LONDON: Coppertraders are bullish for a third consecutive week as the fastest expansion in Chinese manufacturing in two years boosts confidence that the biggest buyer of the metal is leading a global recovery.
About $5.8 trillion was added to the value of global equities since November as China accelerated for the first time in two years and central banks from the US to Japan pledged more action to bolster growth.
The US is in its best shape for two years, a global poll of Bloomberg subscribers on January 17 showed.
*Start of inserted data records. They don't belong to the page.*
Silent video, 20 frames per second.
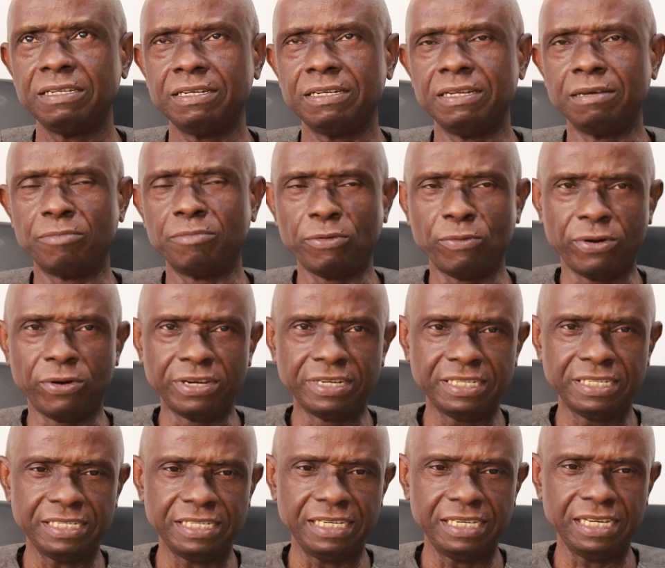Number
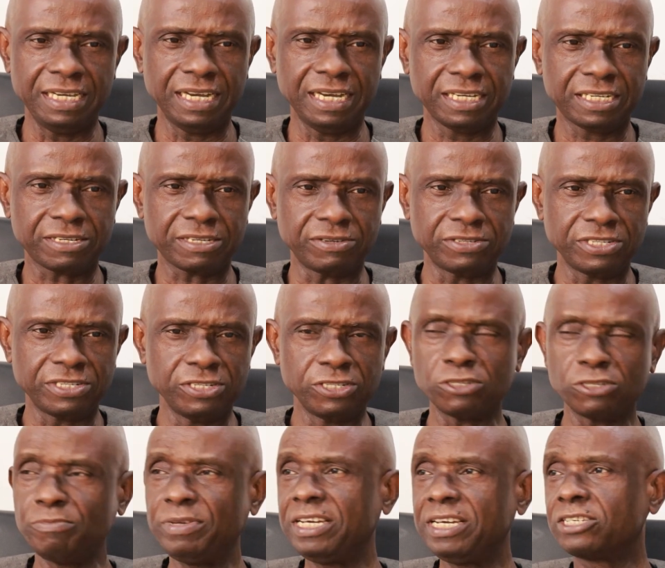one, he has continued
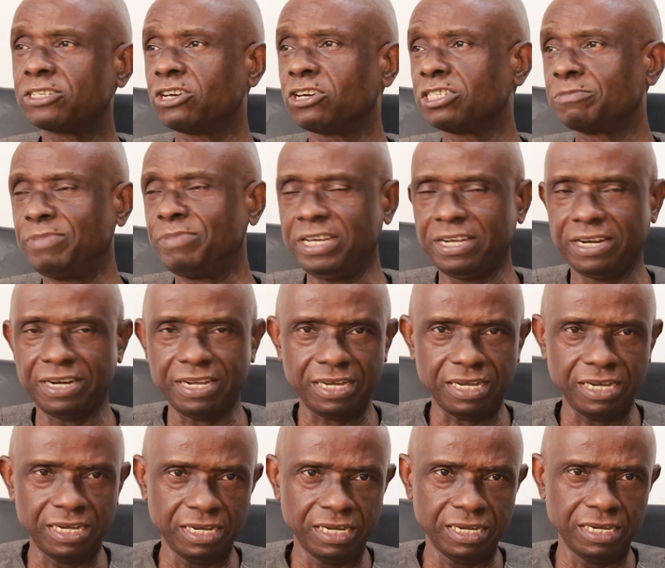to be a
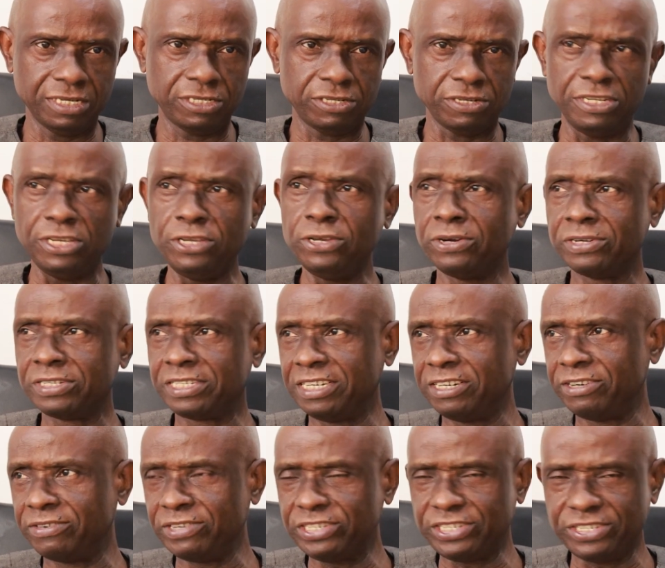torchbearer to the young
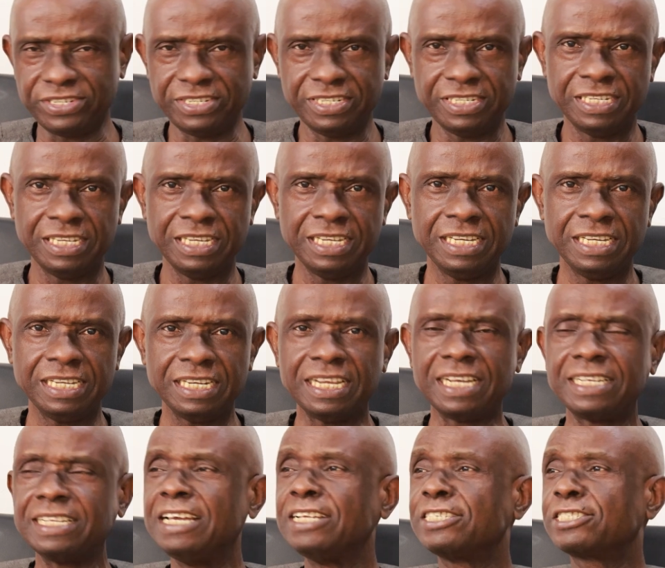generation,
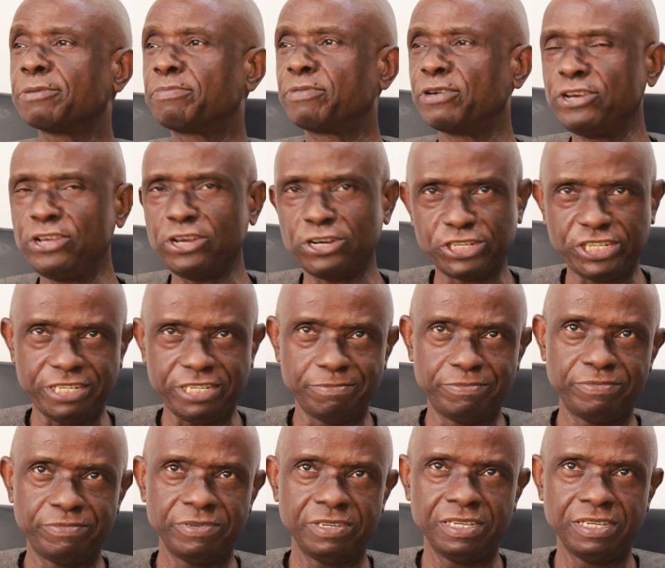that entrepreneurship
China consumes 42% of the world's copper and North America 11%, Barclays estimates.
"Copper is one of those metals that people feel is linked to the industrial cycle," said Carole Ferguson, an analyst at SP Angel Corporate Finance, a broker and adviser in London.
"Demand is obviously returning, we've had good numbers coming out of China and the US definitely looks as if it's in a recovery trend." The metal rose 1.3% to $8,031.50 a tonne on the London Metal Exchange this year, after averaging $7,953 in 2012, the second-highest on record.
It reached a two-month low of $7,506 on November 9. The Standard & Poor's GSCI gauge of 24 commodities added 2.5% this year and the MSCI All-Country World Index of equities gained 4.4%. Treasuries lost 0.4%, a Bank of America Corp index shows.
The preliminary reading of a Purchasing Managers' Index in China was 51.9% this month, compared with 51.5 in December, HSBC Holdings and Markit Economics said on Saturday.